> _Required action_:
Print a faithful copy of the data below, word for word, with the pictures left out.

> _Data records_:
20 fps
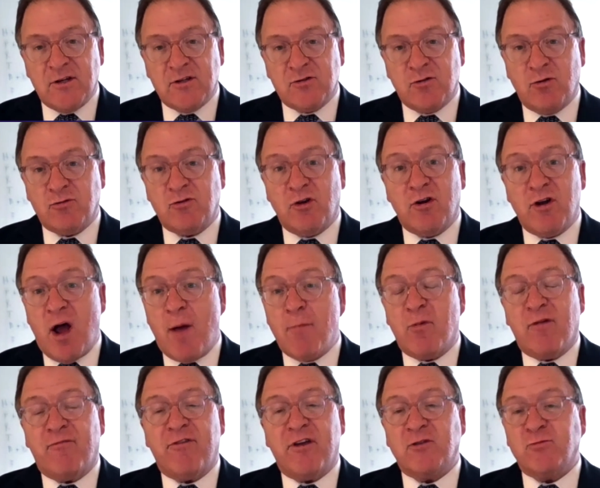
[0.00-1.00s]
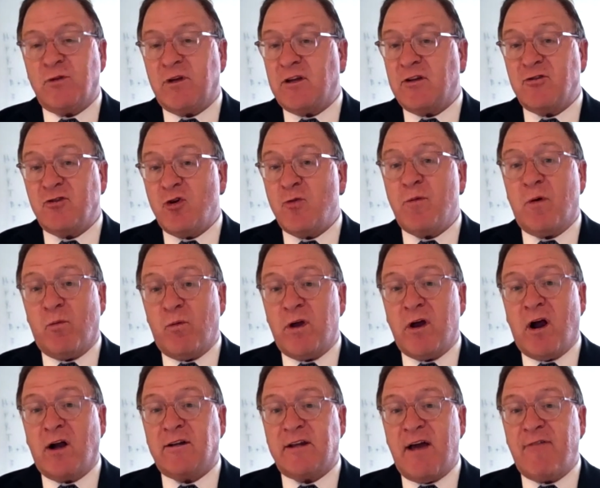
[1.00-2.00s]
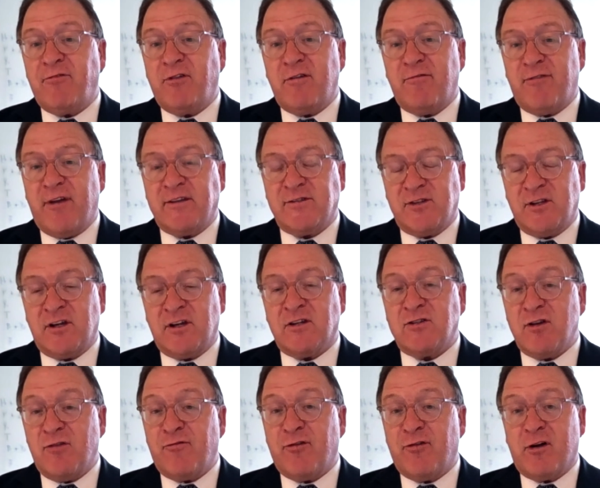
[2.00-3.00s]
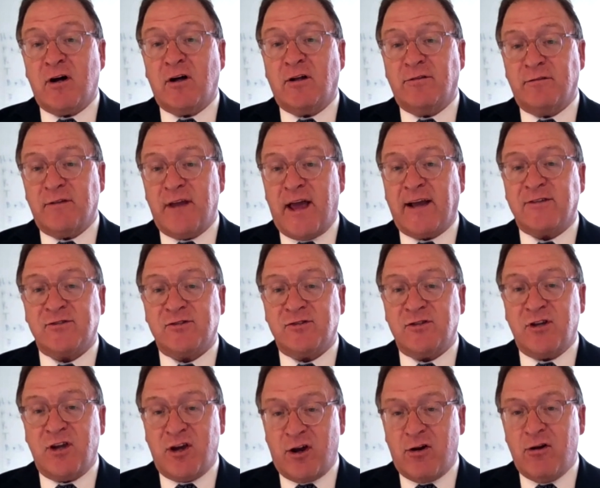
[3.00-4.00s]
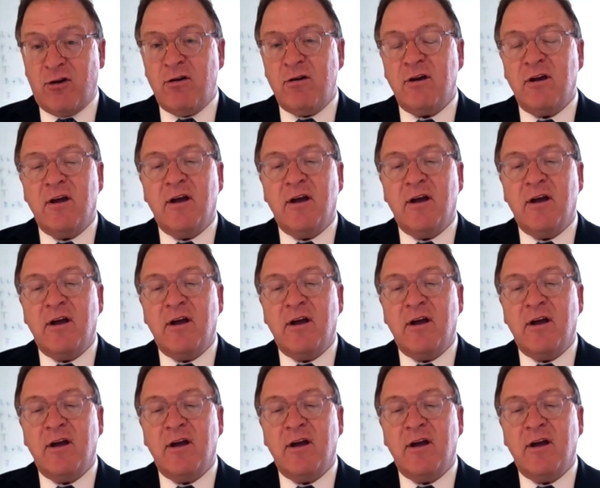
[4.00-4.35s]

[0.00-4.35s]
So those are a number of things we can do, but we are definitely facing a difficult next year.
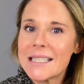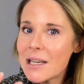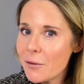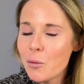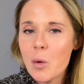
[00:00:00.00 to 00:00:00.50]

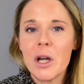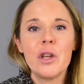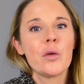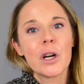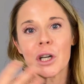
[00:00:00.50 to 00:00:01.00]
of what
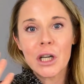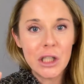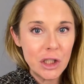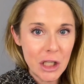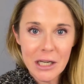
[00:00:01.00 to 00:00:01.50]
your
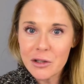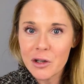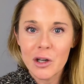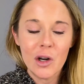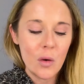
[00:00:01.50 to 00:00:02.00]

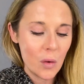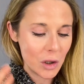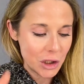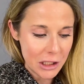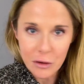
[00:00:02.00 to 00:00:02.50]
gender
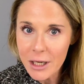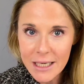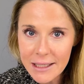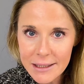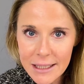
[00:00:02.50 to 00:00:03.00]
or gender
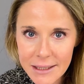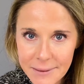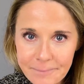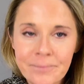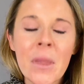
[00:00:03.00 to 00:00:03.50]
identity
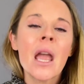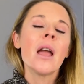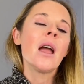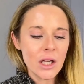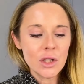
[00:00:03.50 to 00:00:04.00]
is.
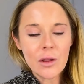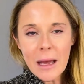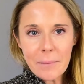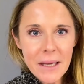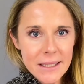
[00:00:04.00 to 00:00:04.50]
So
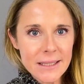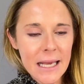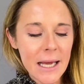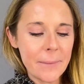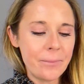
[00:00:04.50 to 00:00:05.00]
that being
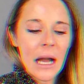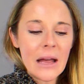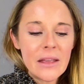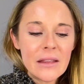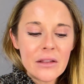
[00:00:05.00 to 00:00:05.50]
said,
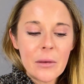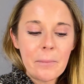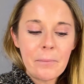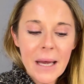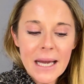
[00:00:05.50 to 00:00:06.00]
I think that the
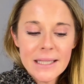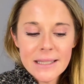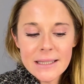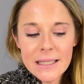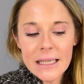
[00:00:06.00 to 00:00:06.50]

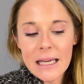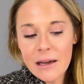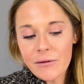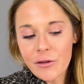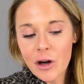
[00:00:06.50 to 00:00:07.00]
best
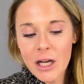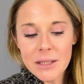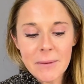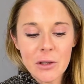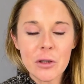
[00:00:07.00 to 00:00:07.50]
gift for
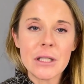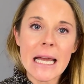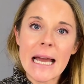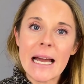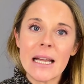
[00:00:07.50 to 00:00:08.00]
husband or
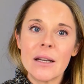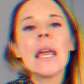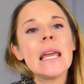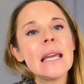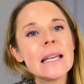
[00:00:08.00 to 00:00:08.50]
dad
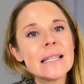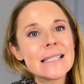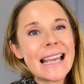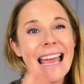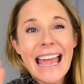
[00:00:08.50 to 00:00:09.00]

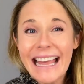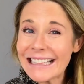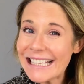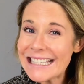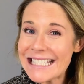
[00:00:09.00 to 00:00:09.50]
is
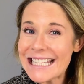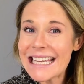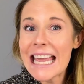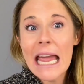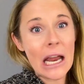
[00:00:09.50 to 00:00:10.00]

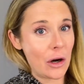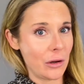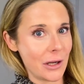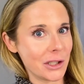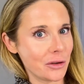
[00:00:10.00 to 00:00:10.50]
LED hair
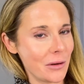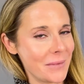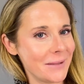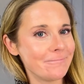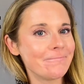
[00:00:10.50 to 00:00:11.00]
loss treatment.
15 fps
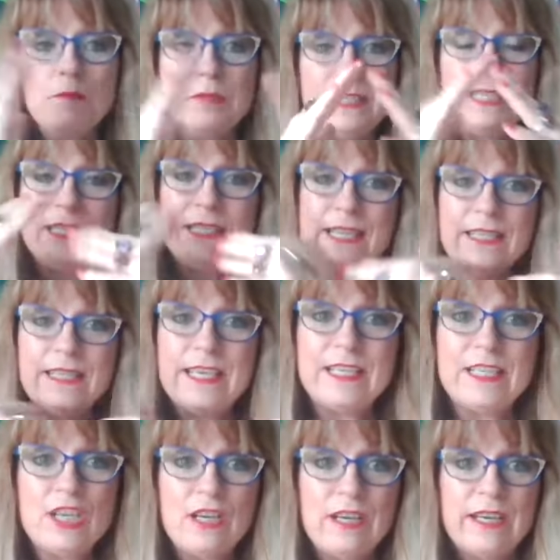please take
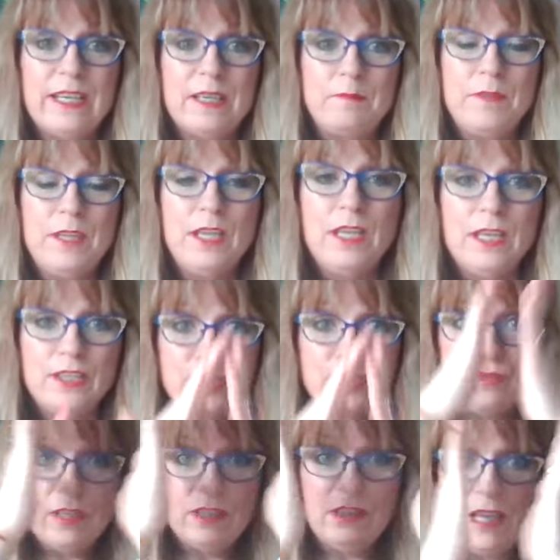that time
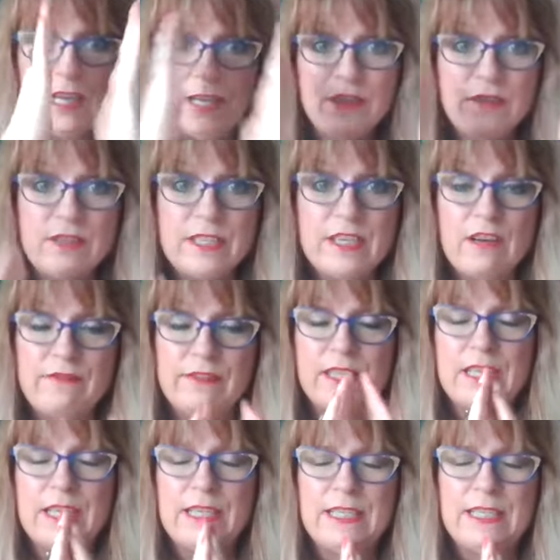to align yourself and
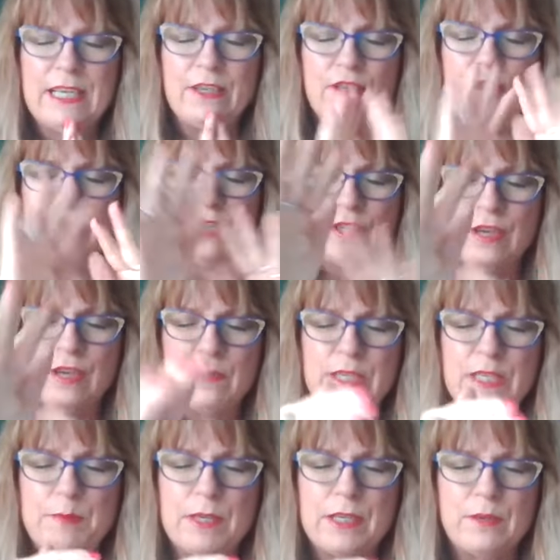stay centered you can
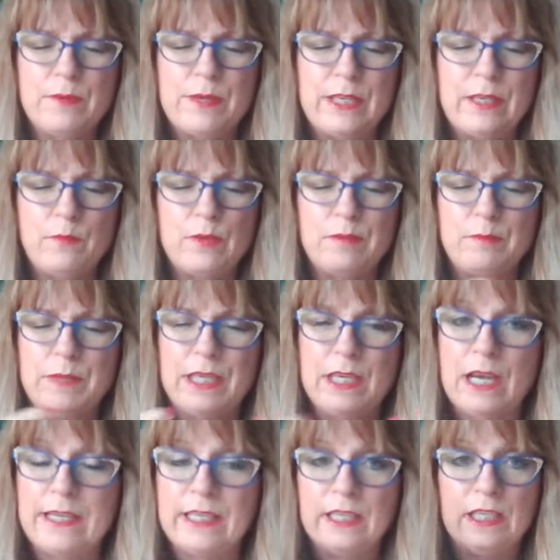always book a reading with me
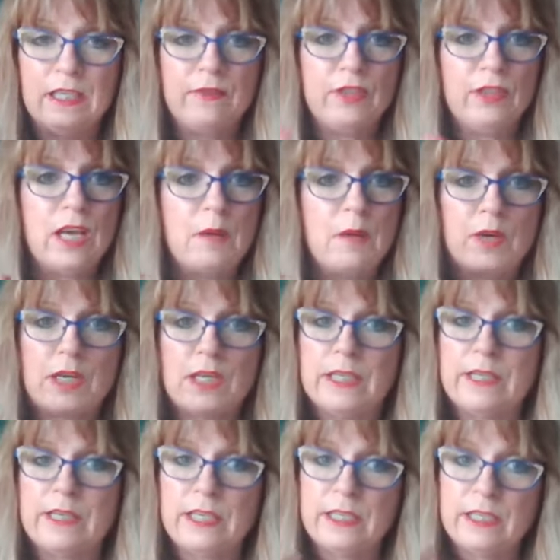i can give you a lot more
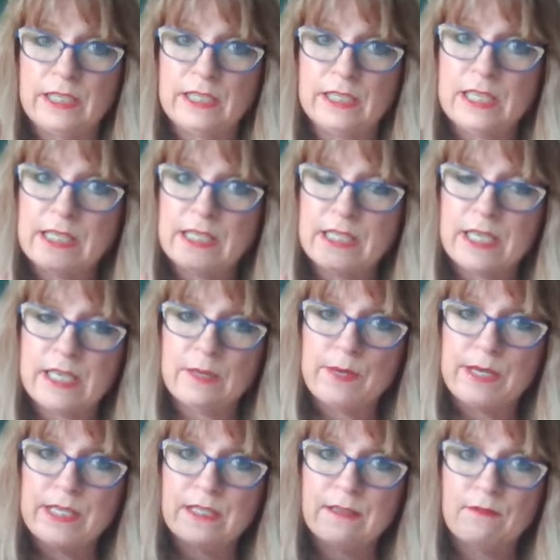clarity and insights
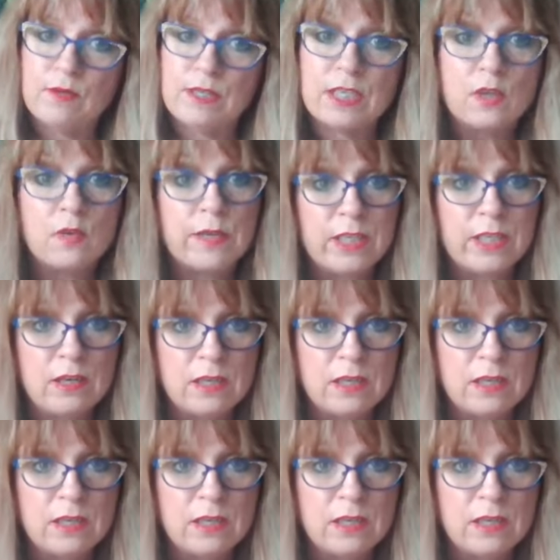anyways of what's going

> _Exercise answer_:
20 fps
[0.00-1.00s]
[1.00-2.00s]
[2.00-3.00s]
[3.00-4.00s]
[4.00-4.35s]

[0.00-4.35s]
So those are a number of things we can do, but we are definitely facing a difficult next year.
[00:00:00.00 to 00:00:00.50]

[00:00:00.50 to 00:00:01.00]
of what
[00:00:01.00 to 00:00:01.50]
your
[00:00:01.50 to 00:00:02.00]

[00:00:02.00 to 00:00:02.50]
gender
[00:00:02.50 to 00:00:03.00]
or gender
[00:00:03.00 to 00:00:03.50]
identity
[00:00:03.50 to 00:00:04.00]
is.
[00:00:04.00 to 00:00:04.50]
So
[00:00:04.50 to 00:00:05.00]
that being
[00:00:05.00 to 00:00:05.50]
said,
[00:00:05.50 to 00:00:06.00]
I think that the
[00:00:06.00 to 00:00:06.50]

[00:00:06.50 to 00:00:07.00]
best
[00:00:07.00 to 00:00:07.50]
gift for
[00:00:07.50 to 00:00:08.00]
husband or
[00:00:08.00 to 00:00:08.50]
dad
[00:00:08.50 to 00:00:09.00]

[00:00:09.00 to 00:00:09.50]
is
[00:00:09.50 to 00:00:10.00]

[00:00:10.00 to 00:00:10.50]
LED hair
[00:00:10.50 to 00:00:11.00]
loss treatment.
15 fps
please take
that time
to align yourself and
stay centered you can
always book a reading with me
i can give you a lot more
clarity and insights
anyways of what's going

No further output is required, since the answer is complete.